Wednesday, May 22, 2013

I can't control my emotions...and I love it.

I know, I've been gone for some time now... And after this, I'm not sure when or if I'll be back, but I just needed to express something.

My dad's twin brother died 5 years ago. Suddenly. It was the hardest loss my dad's side of the family had endured in over 15 years.  There had been deaths- but none had affected us in such a way since we lost my grandfather.  Well, today while Facebook crawling, I clicked on a video link of my cousin (my uncle's son) playing an original piece of music on his guitar.  Just two minutes of the sight and sound of him brought back memories and emotions I forgot I had.

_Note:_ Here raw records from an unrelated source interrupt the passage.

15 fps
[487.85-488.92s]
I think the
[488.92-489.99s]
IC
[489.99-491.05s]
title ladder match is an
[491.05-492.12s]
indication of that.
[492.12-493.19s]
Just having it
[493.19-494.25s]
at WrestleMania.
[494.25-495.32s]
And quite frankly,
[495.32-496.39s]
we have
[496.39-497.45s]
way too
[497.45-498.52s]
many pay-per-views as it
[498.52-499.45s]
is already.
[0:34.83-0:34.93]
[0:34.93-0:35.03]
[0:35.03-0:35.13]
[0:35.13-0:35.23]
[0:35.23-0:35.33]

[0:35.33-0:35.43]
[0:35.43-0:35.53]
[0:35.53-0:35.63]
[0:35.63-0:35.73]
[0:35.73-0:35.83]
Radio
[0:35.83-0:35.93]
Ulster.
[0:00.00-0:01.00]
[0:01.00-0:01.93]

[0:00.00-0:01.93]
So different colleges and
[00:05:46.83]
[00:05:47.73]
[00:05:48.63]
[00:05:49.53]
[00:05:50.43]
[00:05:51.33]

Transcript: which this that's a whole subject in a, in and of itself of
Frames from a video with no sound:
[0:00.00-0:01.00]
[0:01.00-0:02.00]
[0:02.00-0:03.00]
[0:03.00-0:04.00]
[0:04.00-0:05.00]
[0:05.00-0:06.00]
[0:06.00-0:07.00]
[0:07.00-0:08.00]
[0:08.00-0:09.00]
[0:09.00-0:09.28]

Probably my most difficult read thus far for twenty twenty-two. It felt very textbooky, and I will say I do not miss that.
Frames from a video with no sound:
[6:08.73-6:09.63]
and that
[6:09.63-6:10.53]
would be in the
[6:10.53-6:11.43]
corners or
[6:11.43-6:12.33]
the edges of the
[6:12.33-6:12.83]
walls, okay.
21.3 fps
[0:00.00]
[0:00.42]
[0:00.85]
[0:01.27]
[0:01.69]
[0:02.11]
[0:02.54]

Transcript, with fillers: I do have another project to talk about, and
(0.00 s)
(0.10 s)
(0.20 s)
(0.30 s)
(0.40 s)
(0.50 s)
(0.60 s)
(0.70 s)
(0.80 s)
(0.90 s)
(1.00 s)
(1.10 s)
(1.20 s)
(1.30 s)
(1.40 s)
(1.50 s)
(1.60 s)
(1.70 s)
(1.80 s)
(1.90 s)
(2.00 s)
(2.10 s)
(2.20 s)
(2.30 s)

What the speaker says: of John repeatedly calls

It was beautiful. And bittersweet. Soothing and stabbing to my ears all at the same time.

Teary-eyed and filled with sweet grief, I thought about how amazing God must be. Life is amazing and the moments life can create are simply breathtaking.

Today I was simultaneously overcome with love, sadness, joy, regret, peace, hope...the entire rainbow of emotions- I felt them all. And it was truly breathtaking.

That small glimpse of my uncle through my cousin's hands is a priceless gift I will treasure and revisit forever.